Nota bene—mandel bread is not meant to be soft. These days people bake a chocolate chip cookie in the shape of a loaf, slice it, and call it mandel bread. Wrong. People with TMJ: beware. Mandel bread should have a crunch to it. In fact, it should be hard to bite even if you have a functional jaw. This is a cookie merchants and travelling rabbis tossed into their rucksacks. The whole point of mandel bread is that it’s a food that tastes good and can withstand the elements. So make sure you follow these baking directions closely—you bake it twice and at different temperatures to dry the cookie out, thus transforming it from an ordinary cookie into mandel bread.
Not Your Bubbe’s Mandel Bread
Makes 24 cookies
Not Your Bubbe’s Mandel Bread
2 ½ cups all purpose flour
¾ cup whole wheat pastry flour
1 ½ cups sugar
1 teaspoon baking powder
1 cup melted butter or vegetable oil
1 teaspoon vanilla
¾ cup unsalted, shelled pistachios
1 cup dried sour cherries
3 ounces dark chocolate chips (optional)
cinnamon, to taste (optional)
cayenne, to taste (optional)
1. Preheat oven to 350°F. Grease two cookie sheets with butter or oil.
2. Mix all ingredients in a bowl.
3. Split the dough into two and form into long loaves about ¾ inch thick, one on each pan. Bake until browned.
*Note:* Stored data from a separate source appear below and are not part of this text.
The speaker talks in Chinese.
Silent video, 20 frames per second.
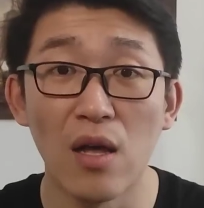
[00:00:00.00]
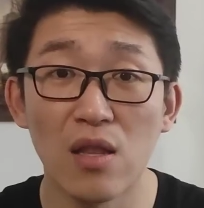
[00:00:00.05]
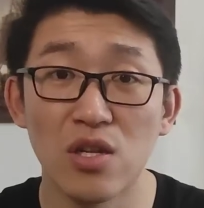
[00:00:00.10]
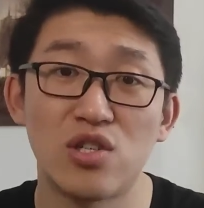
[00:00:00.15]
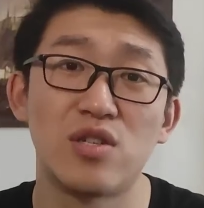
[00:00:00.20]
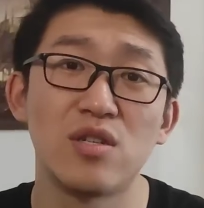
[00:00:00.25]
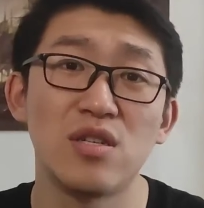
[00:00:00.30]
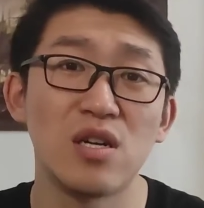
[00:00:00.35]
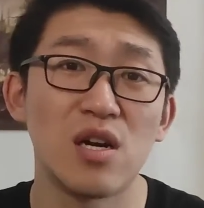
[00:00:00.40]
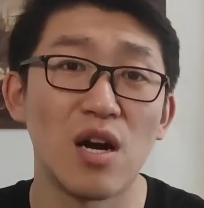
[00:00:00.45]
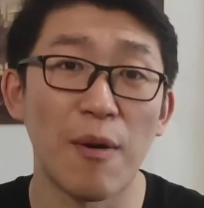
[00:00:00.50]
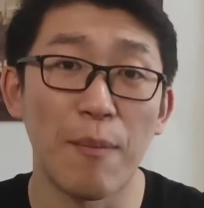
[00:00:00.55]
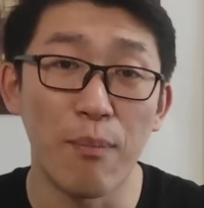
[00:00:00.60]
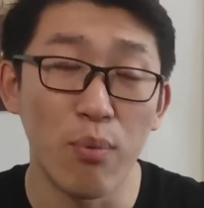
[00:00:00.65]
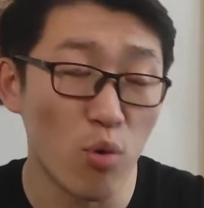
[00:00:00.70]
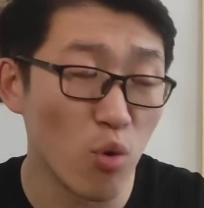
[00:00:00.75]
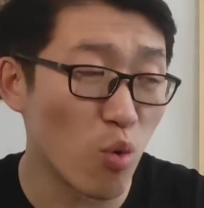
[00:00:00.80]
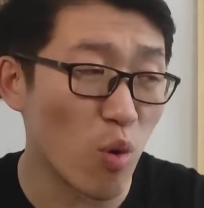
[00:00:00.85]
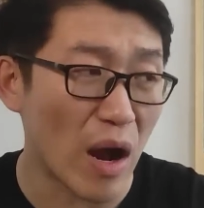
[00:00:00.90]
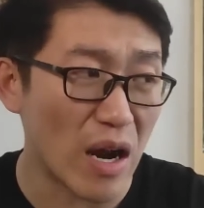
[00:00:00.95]
那实际上，
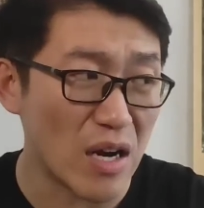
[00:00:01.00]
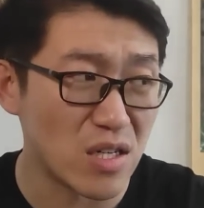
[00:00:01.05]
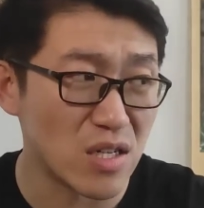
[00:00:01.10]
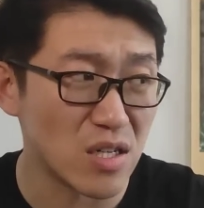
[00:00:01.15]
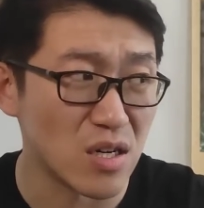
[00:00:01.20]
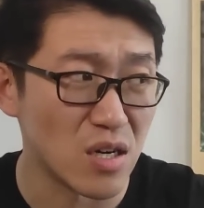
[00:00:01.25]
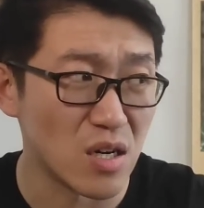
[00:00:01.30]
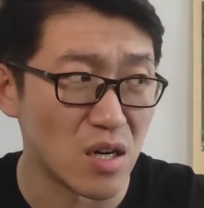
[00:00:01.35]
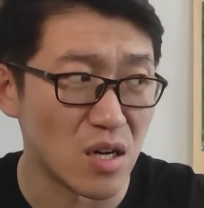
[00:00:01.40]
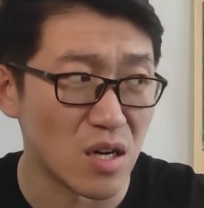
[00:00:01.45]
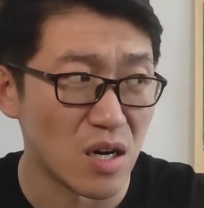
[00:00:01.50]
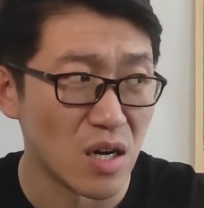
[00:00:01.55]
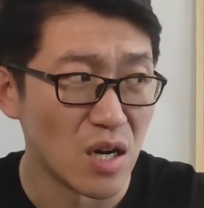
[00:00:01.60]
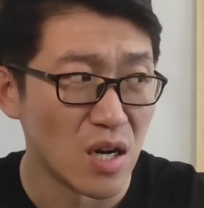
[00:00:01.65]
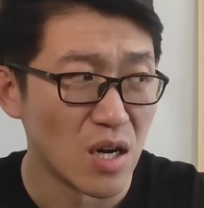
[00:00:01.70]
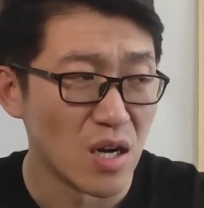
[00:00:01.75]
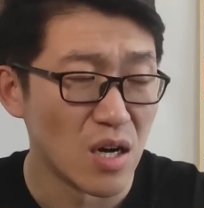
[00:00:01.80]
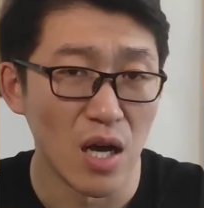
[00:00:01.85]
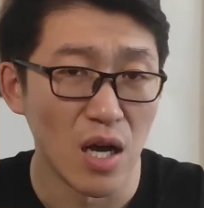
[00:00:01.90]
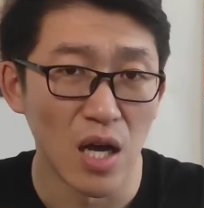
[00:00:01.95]
不管是
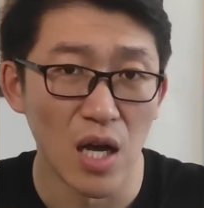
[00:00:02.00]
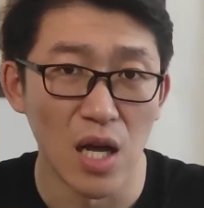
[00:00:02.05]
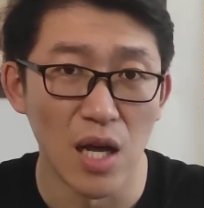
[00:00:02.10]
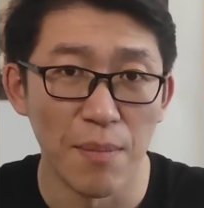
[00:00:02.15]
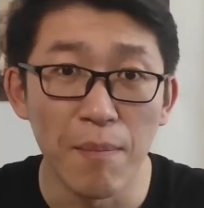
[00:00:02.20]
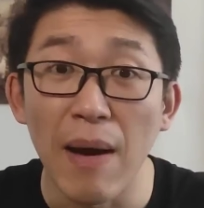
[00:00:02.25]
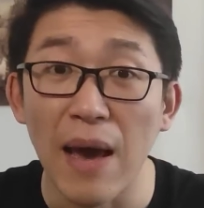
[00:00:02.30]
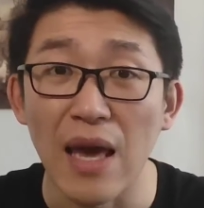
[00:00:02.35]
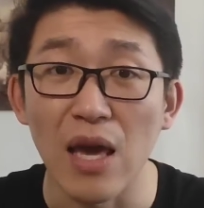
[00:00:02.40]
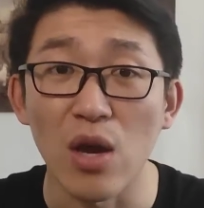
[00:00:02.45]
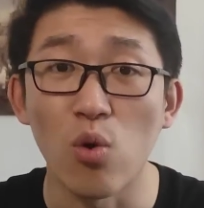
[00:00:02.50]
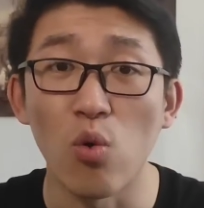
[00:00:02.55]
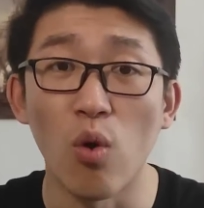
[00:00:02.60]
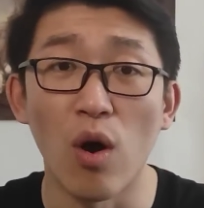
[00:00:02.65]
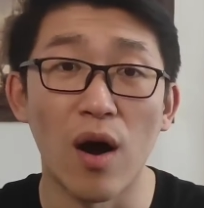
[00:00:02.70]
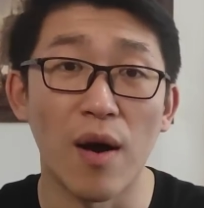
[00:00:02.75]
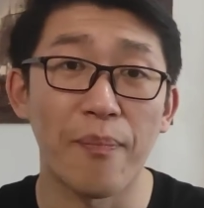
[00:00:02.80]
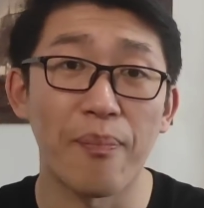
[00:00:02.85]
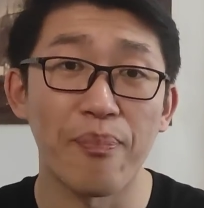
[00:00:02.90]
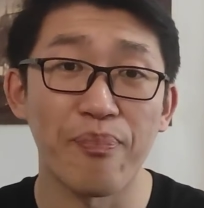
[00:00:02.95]
呃美
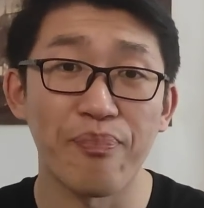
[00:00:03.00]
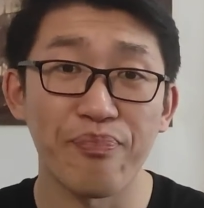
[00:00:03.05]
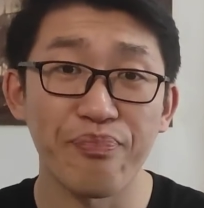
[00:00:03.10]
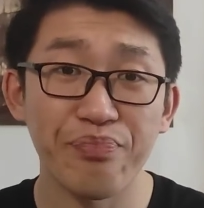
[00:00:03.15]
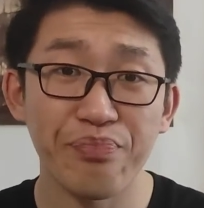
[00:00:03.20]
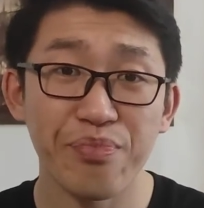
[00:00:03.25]
国。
4. Remove the pans from the oven and raise the temperature to 400°F. While the oven is heating, slice the loaves into ¾ inch thick slices. Turn each slice on its side so a cut side is down. Bake for 10 minutes.
5. Turn off the oven. Remove the pans from the oven and flip each cookie over. Return the trays to the oven for one hour.
6. (Optional) Melt 2 ounces of chocolate over a double boiler until it reaches 115°F. Remove from heat and stir in the remaining chocolate in batches. Continue to stir until the chocolate comes down to 85°F. Return the chocolate to heat and continue stirring until it reaches 90-95°F. Stir in cinnamon and cayenne to taste.
7. (Optional) When the cookies have completely cooled, paint one side of each mandel bread with the melted chocolate. Cool on a rack until fully set.